U.N. Nuclear Chief Sees Worrying Signals from Iran
Wed September 24, 2003 02:33 PM ET
VIENNA (Reuters) -
The U.N. nuclear watchdog agency said Wednesday Iran faced serious consequences if it fails to meet an Oct. 31 deadline to prove its nuclear ambitions were peaceful, adding that Tehran was putting out "worrying signals."
The head of the International Atomic Energy Agency, Mohamed ElBaradei, made clear Iran was likely to be reported to the U.N. Security Council, which has the power to impose sanctions, if doubts remained about Tehran's program when the deadline passes.
Any decision by Iran to pull out of the nuclear Non-Proliferation Treaty would ratchet up the crisis even further, ElBaradei told National Public Radio.
"Then the matter would go to a much higher level of confrontation," he warned.
The IAEA governing board set its deadline last month after strong lobbying by the United States for action. Asked what the findings in Iran this year told his agency about Tehran's nuclear program, ElBaradei said: "It tells us that there are signals that are worrying.
"The international community needs as fast as possible assurance that Iran's nuclear program is dedicated to peaceful purposes," he added, speaking from Vienna.
Among the "worrying signals" were the discovery of highly enriched uranium at the Natanz enrichment plant and statements that its enrichment centrifuges have not been tested with nuclear material despite the IAEA's conclusion that Iran must have carried out live tests.
Washington, which branded Iran part of an "axis of evil" with North Korea and pre-war Iraq, believes Iran's enrichment plants may be used to purify uranium for use in a nuclear bomb.
The IAEA board called on Iran to suspend enrichment activities.
Iran denies the U.S. allegation and insists its nuclear ambitions are limited to generating electricity.
Many non-proliferation experts say secret tests of the centrifuges, which can purify uranium for use in nuclear fuel -- or weapons -- would be grounds for declaring Iran in violation of its obligations under the non-proliferation treaty. This would require reporting Iran to the Security Council for possible economic sanctions.
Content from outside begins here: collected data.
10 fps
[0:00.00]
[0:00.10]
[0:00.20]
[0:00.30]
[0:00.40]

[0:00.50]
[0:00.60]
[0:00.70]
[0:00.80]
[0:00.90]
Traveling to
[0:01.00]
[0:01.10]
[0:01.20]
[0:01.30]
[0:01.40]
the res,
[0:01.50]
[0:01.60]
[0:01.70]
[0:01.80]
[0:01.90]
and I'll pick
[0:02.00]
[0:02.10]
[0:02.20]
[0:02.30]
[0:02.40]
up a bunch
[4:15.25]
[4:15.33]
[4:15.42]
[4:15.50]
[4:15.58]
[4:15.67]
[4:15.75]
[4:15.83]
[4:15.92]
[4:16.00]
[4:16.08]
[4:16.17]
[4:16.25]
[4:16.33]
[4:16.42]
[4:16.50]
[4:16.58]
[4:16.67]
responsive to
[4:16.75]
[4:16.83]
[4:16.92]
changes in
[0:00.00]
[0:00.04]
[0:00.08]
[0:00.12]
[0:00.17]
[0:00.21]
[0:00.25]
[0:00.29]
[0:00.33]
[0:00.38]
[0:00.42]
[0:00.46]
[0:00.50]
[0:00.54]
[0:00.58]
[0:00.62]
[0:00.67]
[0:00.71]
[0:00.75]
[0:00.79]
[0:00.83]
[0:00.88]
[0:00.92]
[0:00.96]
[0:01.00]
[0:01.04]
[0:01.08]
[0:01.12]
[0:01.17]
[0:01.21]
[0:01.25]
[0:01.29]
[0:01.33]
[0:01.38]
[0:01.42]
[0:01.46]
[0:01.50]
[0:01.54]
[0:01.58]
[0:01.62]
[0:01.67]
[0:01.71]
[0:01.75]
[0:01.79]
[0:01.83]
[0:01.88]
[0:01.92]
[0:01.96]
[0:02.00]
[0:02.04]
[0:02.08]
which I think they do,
If Iran does not answer all of the U.N. watchdog's questions about its nuclear activities by the end of October, ElBaradei will have to inform the IAEA board in November he is unable to verify that Iran's nuclear program is peaceful.
"If I'm not able to verify Iran's program (is peaceful) I think the board will probably take appropriate action, including referring the matter to the Security Council," he said, adding this "could have serious consequences for Iran."
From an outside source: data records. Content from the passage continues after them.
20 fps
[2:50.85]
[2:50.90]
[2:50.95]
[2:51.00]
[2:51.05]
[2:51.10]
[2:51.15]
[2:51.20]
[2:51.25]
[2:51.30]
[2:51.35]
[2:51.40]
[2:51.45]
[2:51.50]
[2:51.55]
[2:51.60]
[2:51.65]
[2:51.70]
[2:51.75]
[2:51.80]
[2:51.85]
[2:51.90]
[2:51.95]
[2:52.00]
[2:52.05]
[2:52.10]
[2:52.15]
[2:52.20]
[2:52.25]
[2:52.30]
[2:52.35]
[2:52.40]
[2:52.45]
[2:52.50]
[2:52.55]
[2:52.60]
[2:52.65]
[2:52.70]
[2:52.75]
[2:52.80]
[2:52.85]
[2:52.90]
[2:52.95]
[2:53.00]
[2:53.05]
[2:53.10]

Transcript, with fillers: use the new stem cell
Since adopting the resolution on Sept. 12, Iran has said it would reduce cooperation with the IAEA to the legally required minimum. It has also indicated that it might follow North Korea's lead and withdraw from the non-proliferation pact.
"I hope Iran would look at this (deadline) as an opportunity not as an ultimatum," ElBaradei said. "I think Iran is at a crossroads. Either implement its obligations under the NPT ... or try to walk out of its international obligations."